Para obtermos as respostas, seria interessante que a Procuradoria-Geral da República investigasse o assunto. É que, ao que parece, o preço foi empolado. O que nos foi dado a consumir é que cada tractor custou 6,5 milhões de meticais.
Da pesquisa feita pela TV Sucesso, ficámos a saber que, afinal, cada unidade é avaliada em 1.2 milhões de meticais e o reboque, entre 300 e 400 mil meticais, o que totaliza entre 1.5 e 1.6 milhões de meticais. Se estas contas estão certas, estamos perante uma sobrefacturação.
Seria, igualmente, importante que a PGR avaliasse o dossier sobre este negócio dos tractores para perceber melhor como é que tudo foi feito. Se houve concurso público ou não para a selecção do fornecedor.
É que se foi na base de uma adjudicação directa, é grave e pode ser ilegal, tendo em conta os valores envolvidos que são bastante altos (2,6 mil milhões de meticais, se o preço por unidade for, mesmo, de 6,5 milhões, num total de 400). Tanto e quanto sei, a lei fixa limites para aquisições sem concurso público.
Na hipótese de ter havido, é preciso verificar quando é que esse concurso foi feito, quem o organizou, quantos concorrentes participaram e quais foram os critérios usados para a selecção da empresa Mahindra, de origem indiana, como vencedora.
Ficámos todos tomados a olhar para este assunto dos tractores. Cegou-nos, por completo, de tal forma que não nos apercebemos de que estávamos em presença de um navio estranho, atracado nas águas territoriais moçambicanas sem uma prévia autorização das autoridades marítimas locais.
O mais preocupante em tudo isto é que, ao que parece, quem tem por missão defender a integridade territorial moçambicana não sabia nada do assunto do navio, a julgar pelas entrevistas feitas aos visados, a partir da província de Gaza.
A Marinha de Guerra de Moçambique (MGM) correu atrás do prejuízo depois de noticiado pela TV Sucesso. Foi na altura em que uma brigada da MGM procurou inteirar-se da presença daquela embarcação em território moçambicano, em particular em Gaza.

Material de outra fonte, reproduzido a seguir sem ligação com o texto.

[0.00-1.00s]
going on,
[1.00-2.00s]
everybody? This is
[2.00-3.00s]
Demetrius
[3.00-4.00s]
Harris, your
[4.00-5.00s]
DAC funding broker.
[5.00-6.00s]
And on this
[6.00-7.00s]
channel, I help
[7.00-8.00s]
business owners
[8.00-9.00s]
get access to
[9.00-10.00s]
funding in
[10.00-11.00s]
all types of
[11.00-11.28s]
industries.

Depois de interpelado, ficámos a saber que o navio não representava nenhuma ameaça à segurança do país. Que foi obrigada a atracar nas águas moçambicanas devido ao mau tempo. Tudo bem que não oferece nenhum perigo para nós, mas o problema não está resolvido. O ponto é que o navio escapou do controlo das autoridades e isso é grave do ponto de vista de segurança, pois se fosse para fazer alguma maldade, teria feito.
Eu, como moçambicano, estou muito preocupado com isso. Sei que as nossas Forças Armadas carecem de equipamentos militares para a defesa do território nacional. O que eu não sabia é que somos, assim, tão vulneráveis a ponto de um navio estranho cruzar a linha de fronteira marítima e atracar sem que o nosso exército se aperceba.

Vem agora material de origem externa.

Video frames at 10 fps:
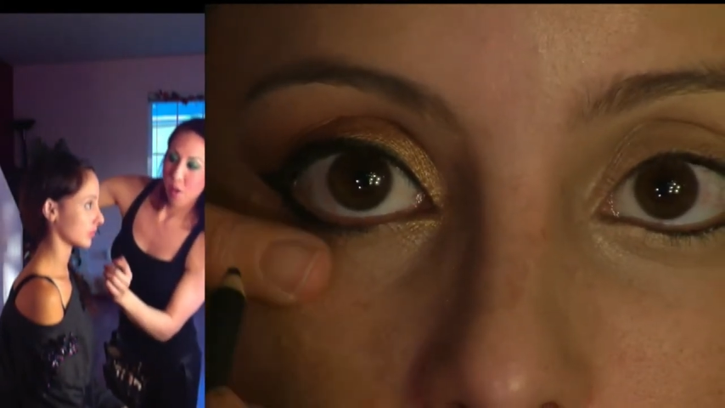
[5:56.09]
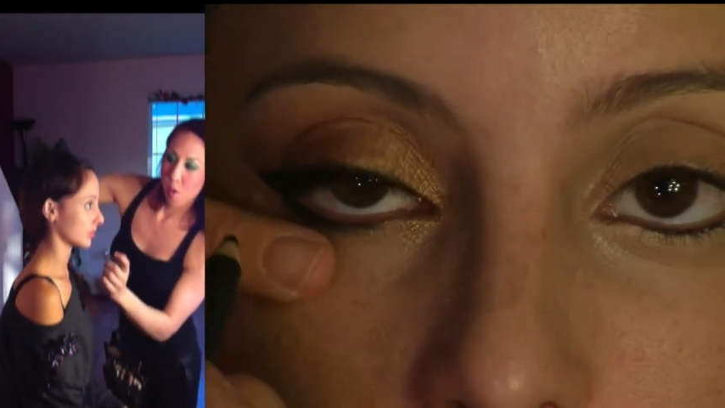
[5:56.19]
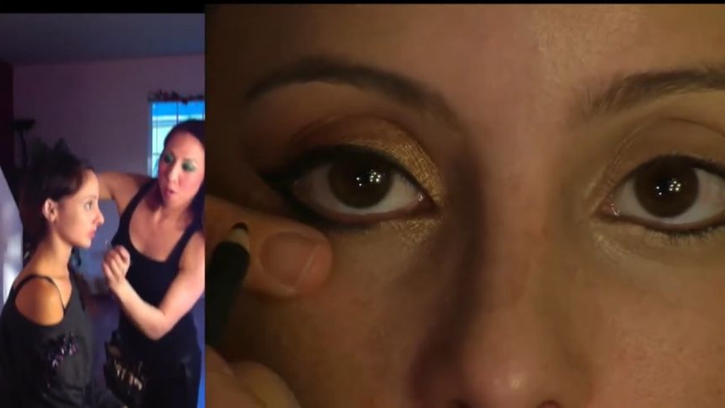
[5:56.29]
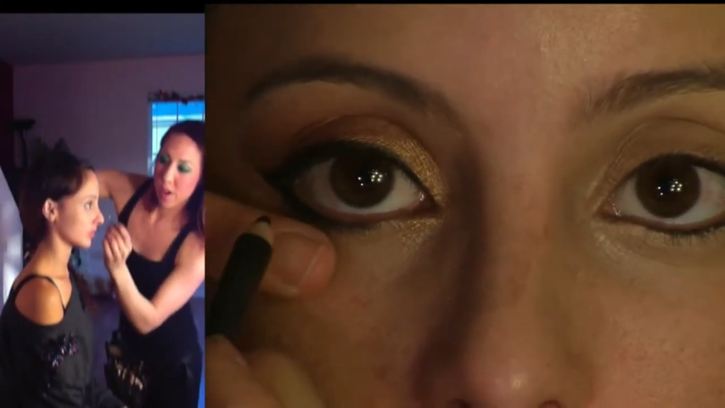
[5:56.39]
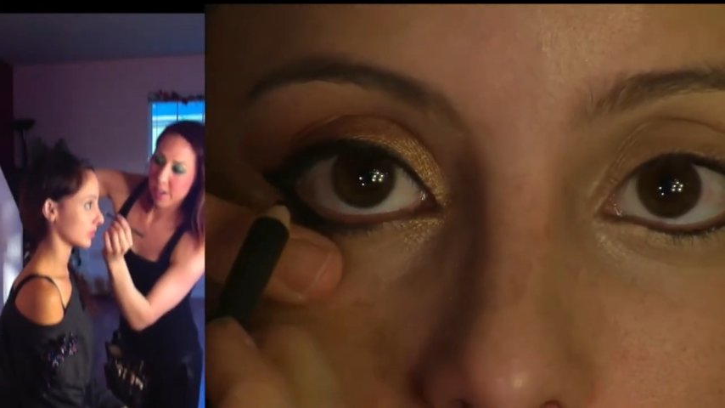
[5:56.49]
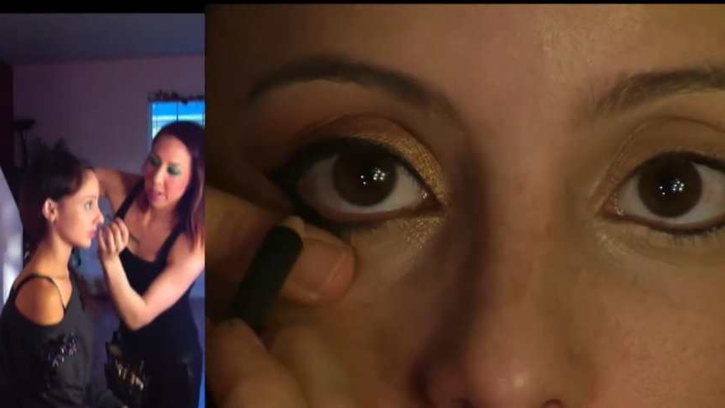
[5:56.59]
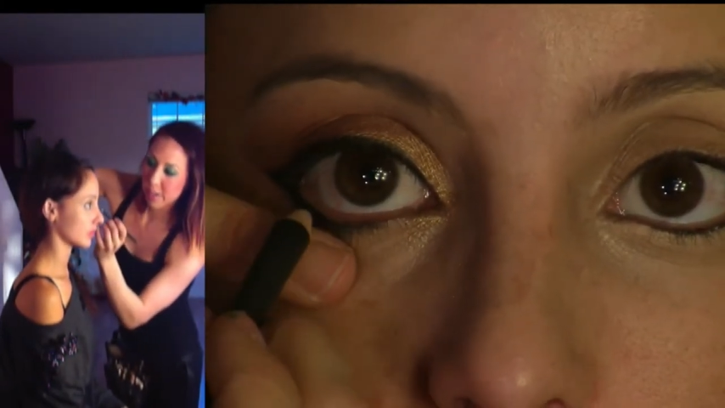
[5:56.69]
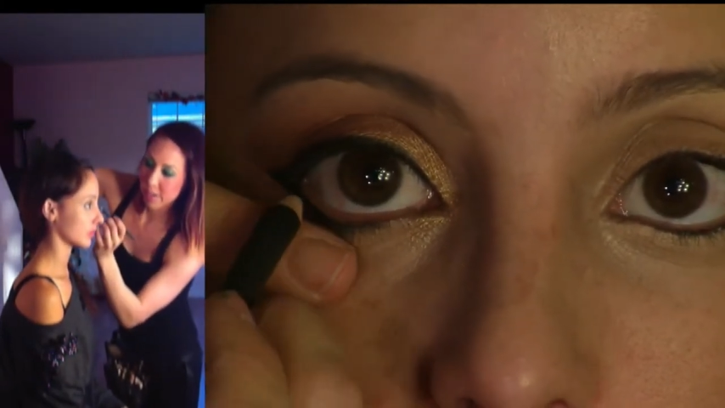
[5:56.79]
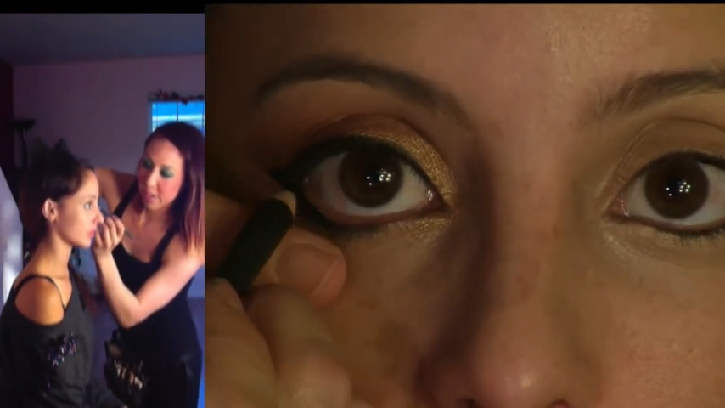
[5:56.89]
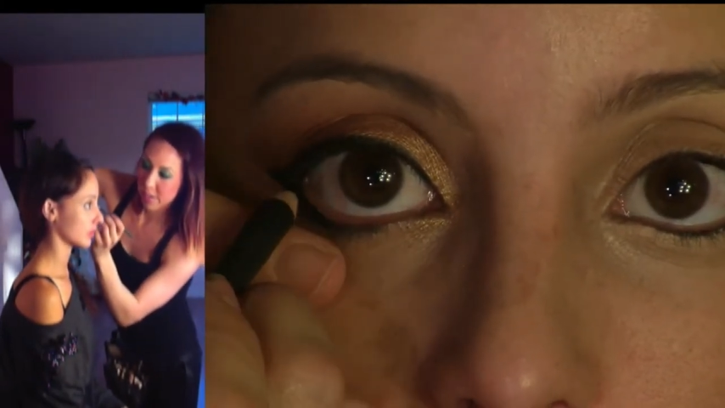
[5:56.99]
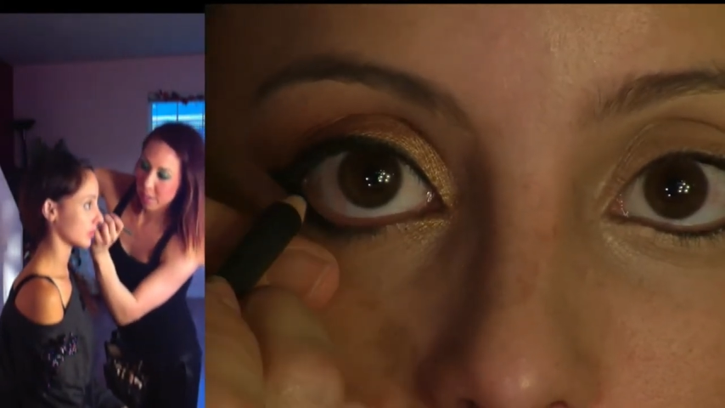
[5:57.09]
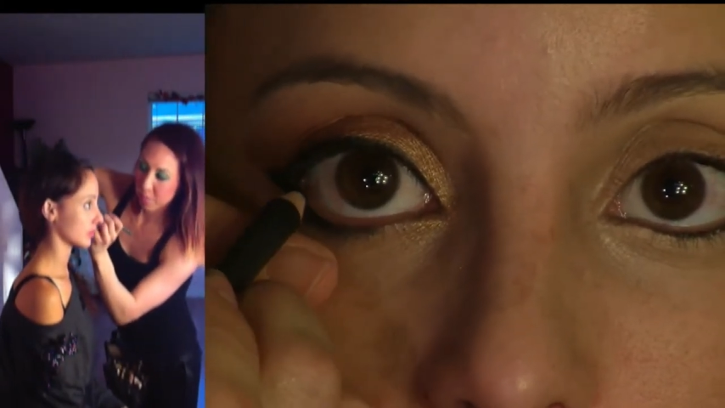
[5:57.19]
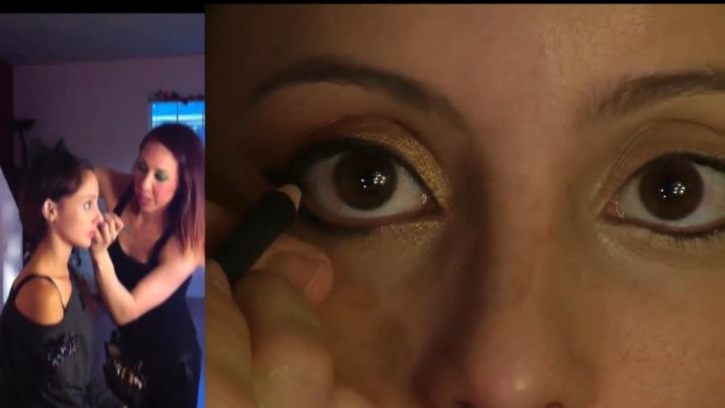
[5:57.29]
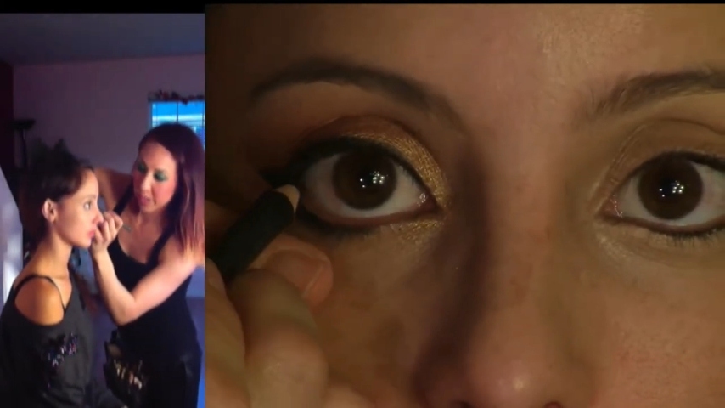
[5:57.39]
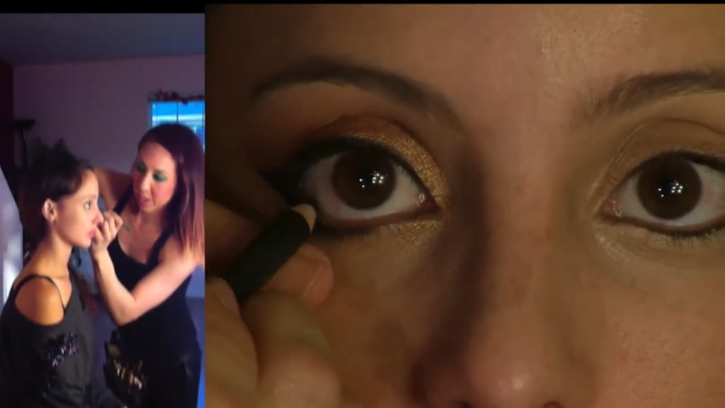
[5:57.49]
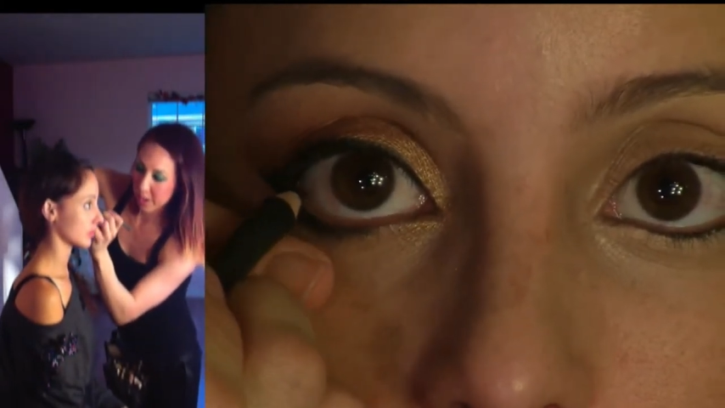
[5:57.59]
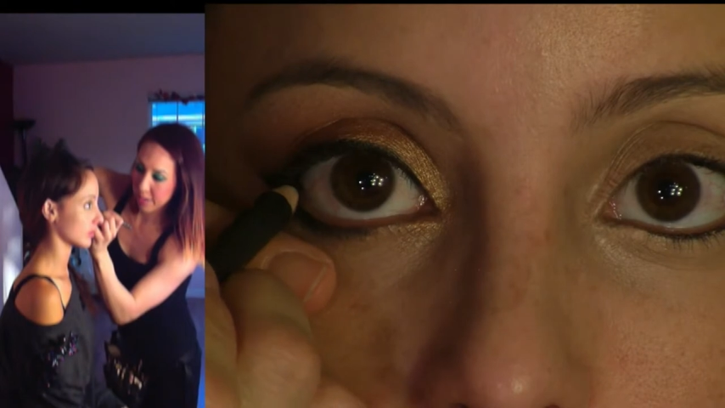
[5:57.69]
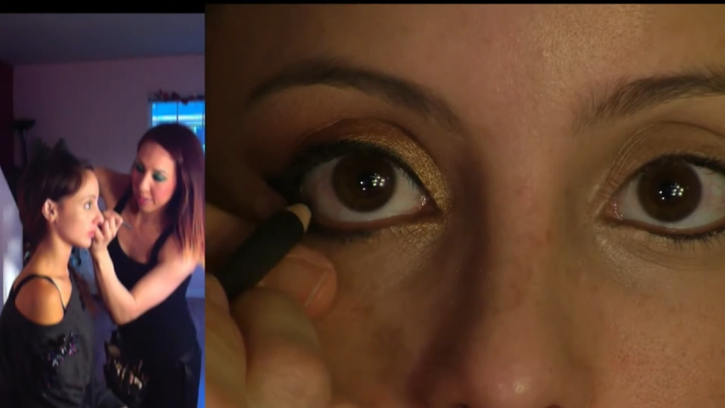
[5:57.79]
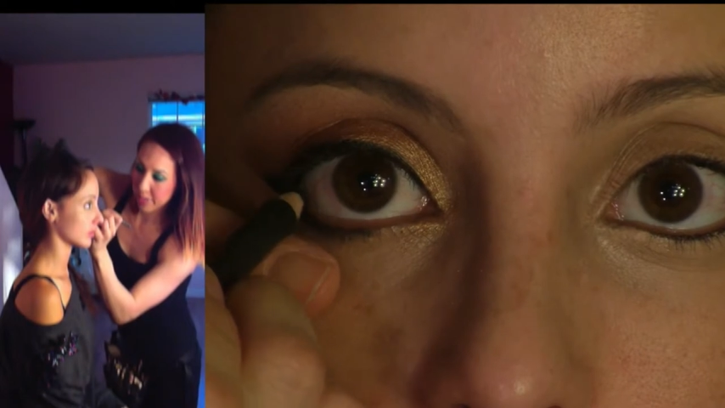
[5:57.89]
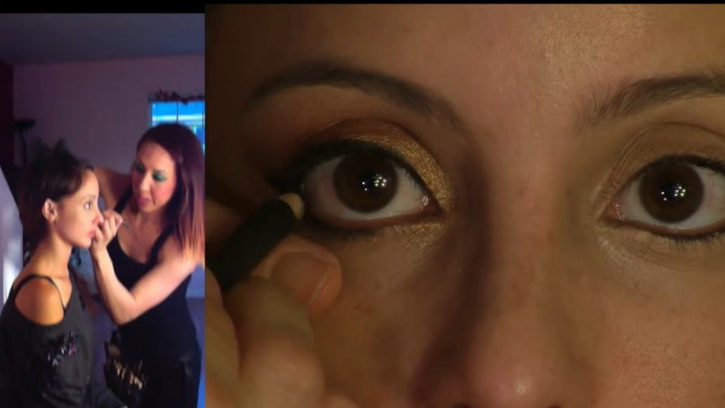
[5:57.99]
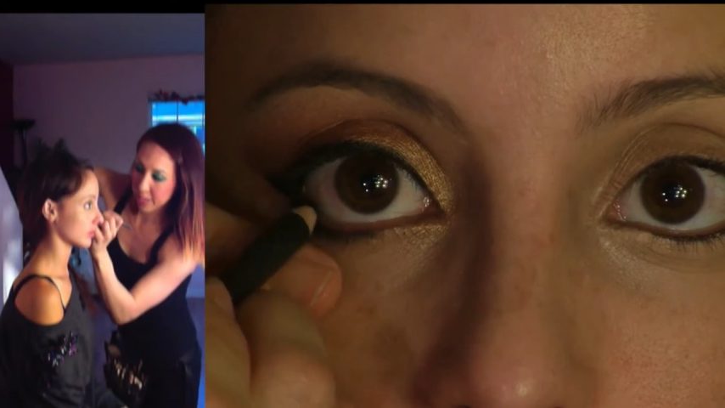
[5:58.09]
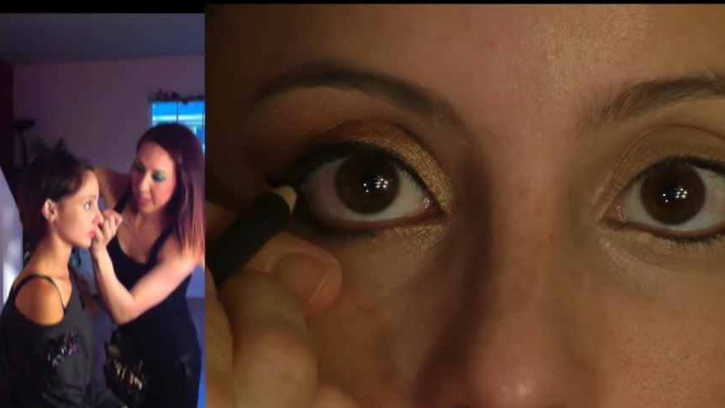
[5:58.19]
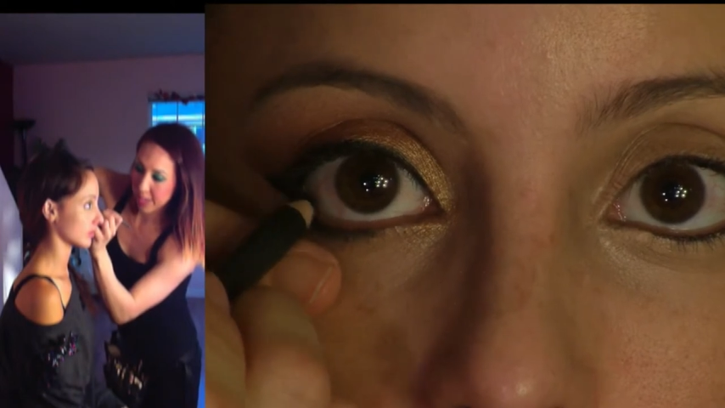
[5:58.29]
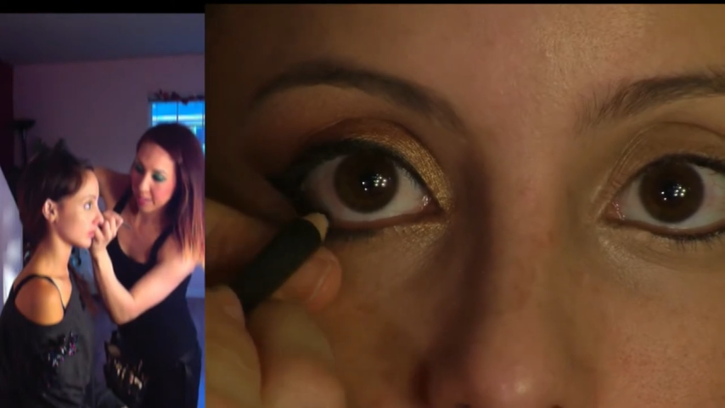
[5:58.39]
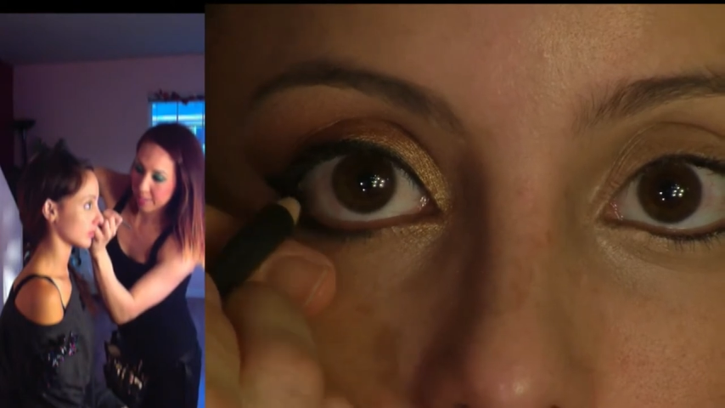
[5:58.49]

Speaker 1: or we can go ahead and fill in.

Se uma embarcação destas pode entrar nas águas territoriais moçambicanas sem ser detectado nos radares. Atracar. Ficar, num à vontade, durante cerca de uma semana, fora do controlo das nossas autoridades, significa que, a qualquer momento, o país pode ser tomado por uma força estrangeira.
Quer dizer que dada esta vulnerabilidade, tantos outros navios estranhos devem andar por aí a pilhar os nossos recursos a seu bel-prazer. Isto é, no mínimo, assustador. Significa que não estamos seguros.
Aliás, a tripulação do navio indiano diz que enviou um e-mail para as autoridades portuárias a pedir a autorização para atracar no Porto de Maputo, fugindo do mau tempo que se fazia sentir na sua rota com destino ao porto de Malta, pedido esse que, infelizmente, não foi respondido. Nem isso conseguimos fazer bem, o que é, no mínimo, vergonhoso.
É que, numa situação destas, o navio estranho devia ter sido interceptado por lanchas da Marinha de Guerra de Moçambique, logo que entrou nas nossas águas. Isso não aconteceu.
Esperava que se fizesse um inquérito para saber como é que uma embarcação daquelas invadiu o território moçambicano, atracou sem autorização, em Gaza, ficou cerca de uma semana sem ser interpelado pelas autoridades marítimas moçambicanas. Há espaço para apurar as responsabilidades. Que eu saiba, isso não foi feito. É espantoso que tudo tenha sido encarado com normalidade. Estamos mal, e eu estou bastante assustado com tudo isto.